ABOUT THIS EXERCISE: Exactly what is written in the records below should be returned, minus the images.

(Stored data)
┄┄┄┄┄┄┄┄┄┄┄┄┄┄┄┄┄┄┄┄

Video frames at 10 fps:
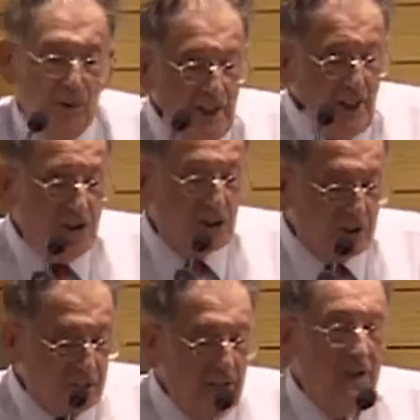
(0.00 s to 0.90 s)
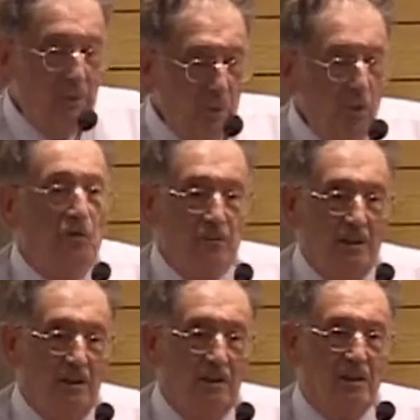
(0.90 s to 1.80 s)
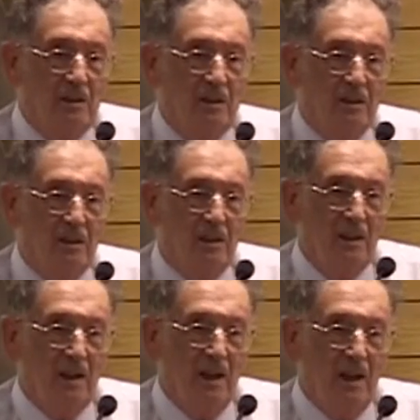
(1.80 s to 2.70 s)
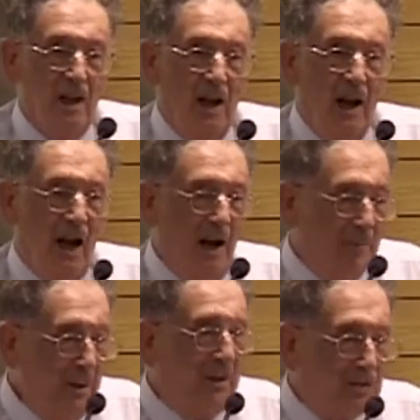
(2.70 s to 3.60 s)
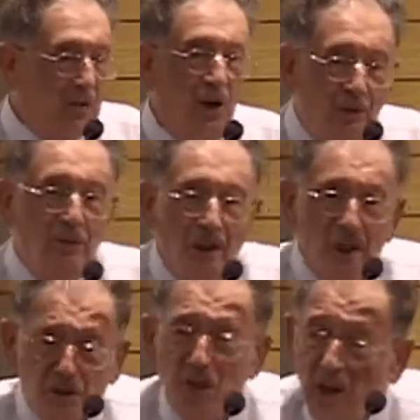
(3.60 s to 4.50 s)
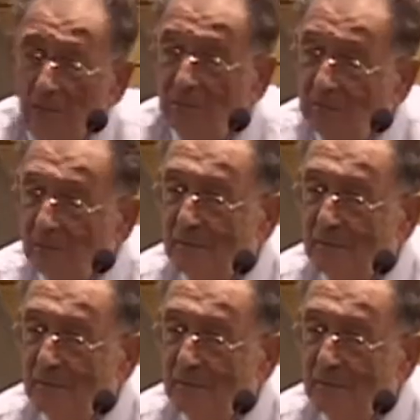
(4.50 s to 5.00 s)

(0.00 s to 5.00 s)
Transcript: These three movements are based on religion.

┄┄┄┄┄┄┄┄┄┄┄┄┄┄┄┄┄┄┄┄

TASK OUTPUT:
Video frames at 10 fps:
(0.00 s to 0.90 s)
(0.90 s to 1.80 s)
(1.80 s to 2.70 s)
(2.70 s to 3.60 s)
(3.60 s to 4.50 s)
(4.50 s to 5.00 s)

(0.00 s to 5.00 s)
Transcript: These three movements are based on religion.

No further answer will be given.